Exercise description: Going through the data below, please show each line containing the string "Word".

Listed entries:
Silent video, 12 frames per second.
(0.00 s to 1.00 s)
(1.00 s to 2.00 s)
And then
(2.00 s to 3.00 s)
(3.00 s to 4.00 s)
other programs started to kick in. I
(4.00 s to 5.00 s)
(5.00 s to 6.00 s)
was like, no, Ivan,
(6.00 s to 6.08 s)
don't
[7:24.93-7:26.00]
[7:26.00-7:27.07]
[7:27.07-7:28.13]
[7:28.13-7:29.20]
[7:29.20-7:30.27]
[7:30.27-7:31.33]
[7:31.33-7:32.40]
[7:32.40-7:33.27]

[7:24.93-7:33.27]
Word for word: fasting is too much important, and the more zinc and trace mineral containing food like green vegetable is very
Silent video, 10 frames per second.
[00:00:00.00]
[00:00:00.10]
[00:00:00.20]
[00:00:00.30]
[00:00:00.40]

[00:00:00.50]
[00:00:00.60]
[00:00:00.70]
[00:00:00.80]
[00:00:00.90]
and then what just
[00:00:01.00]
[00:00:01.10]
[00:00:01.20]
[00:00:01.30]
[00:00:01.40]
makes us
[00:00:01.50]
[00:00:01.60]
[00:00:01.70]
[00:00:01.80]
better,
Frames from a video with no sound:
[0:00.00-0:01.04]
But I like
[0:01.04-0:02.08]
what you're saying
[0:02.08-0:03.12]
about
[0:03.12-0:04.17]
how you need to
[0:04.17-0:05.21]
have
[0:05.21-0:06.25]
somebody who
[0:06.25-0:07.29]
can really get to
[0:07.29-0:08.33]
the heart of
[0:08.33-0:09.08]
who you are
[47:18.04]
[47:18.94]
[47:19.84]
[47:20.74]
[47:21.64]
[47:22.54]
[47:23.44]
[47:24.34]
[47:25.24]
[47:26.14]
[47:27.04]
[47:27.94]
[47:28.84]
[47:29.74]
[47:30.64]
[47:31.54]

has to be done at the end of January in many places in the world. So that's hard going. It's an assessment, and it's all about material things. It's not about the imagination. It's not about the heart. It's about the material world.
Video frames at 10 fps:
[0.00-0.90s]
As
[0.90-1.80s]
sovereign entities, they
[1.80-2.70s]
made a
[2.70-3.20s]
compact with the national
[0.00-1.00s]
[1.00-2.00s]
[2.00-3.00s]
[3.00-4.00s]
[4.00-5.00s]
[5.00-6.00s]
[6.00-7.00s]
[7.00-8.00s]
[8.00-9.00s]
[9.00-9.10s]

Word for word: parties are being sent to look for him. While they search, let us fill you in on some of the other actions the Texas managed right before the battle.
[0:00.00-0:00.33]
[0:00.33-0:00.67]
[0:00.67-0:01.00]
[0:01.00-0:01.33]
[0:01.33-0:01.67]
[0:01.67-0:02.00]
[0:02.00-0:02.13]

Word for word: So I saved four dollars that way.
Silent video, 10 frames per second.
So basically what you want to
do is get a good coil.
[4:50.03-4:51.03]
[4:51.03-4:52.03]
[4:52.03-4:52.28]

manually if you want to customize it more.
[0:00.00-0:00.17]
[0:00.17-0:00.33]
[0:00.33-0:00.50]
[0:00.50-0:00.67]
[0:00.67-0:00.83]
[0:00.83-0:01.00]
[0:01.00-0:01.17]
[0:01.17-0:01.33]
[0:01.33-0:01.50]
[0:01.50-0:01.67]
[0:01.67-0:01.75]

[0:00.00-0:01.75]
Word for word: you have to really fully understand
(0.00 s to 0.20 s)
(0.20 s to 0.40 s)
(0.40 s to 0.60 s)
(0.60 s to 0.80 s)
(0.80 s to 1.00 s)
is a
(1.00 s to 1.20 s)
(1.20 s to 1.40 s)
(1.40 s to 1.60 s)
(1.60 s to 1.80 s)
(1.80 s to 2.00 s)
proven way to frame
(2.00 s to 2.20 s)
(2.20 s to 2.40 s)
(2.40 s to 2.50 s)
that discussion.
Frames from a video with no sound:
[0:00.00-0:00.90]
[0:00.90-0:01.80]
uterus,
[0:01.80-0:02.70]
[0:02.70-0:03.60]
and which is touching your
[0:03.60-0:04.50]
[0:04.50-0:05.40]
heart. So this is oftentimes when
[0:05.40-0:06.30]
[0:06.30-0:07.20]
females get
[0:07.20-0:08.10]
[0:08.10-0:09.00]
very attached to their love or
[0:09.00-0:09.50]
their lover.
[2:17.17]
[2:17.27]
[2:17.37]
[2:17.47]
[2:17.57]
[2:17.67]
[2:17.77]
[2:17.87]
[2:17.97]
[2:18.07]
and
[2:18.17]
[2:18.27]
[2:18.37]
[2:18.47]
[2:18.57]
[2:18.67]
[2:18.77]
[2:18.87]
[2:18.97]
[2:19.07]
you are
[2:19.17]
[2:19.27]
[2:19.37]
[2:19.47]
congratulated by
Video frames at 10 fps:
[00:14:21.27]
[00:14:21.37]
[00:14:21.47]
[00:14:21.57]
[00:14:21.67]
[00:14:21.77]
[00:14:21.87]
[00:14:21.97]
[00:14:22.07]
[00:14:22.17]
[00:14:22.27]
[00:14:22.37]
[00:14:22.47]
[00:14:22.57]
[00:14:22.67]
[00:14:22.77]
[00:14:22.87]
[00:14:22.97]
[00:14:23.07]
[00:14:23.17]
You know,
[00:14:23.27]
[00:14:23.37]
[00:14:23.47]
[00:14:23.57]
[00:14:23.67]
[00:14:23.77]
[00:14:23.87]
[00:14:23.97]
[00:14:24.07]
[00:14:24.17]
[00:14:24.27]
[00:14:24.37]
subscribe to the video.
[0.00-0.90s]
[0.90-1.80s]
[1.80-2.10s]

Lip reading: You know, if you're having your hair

Written response:
Word for word: fasting is too much important, and the more zinc and trace mineral containing food like green vegetable is very
Word for word: parties are being sent to look for him. While they search, let us fill you in on some of the other actions the Texas managed right before the battle.
Word for word: So I saved four dollars that way.
Word for word: you have to really fully understand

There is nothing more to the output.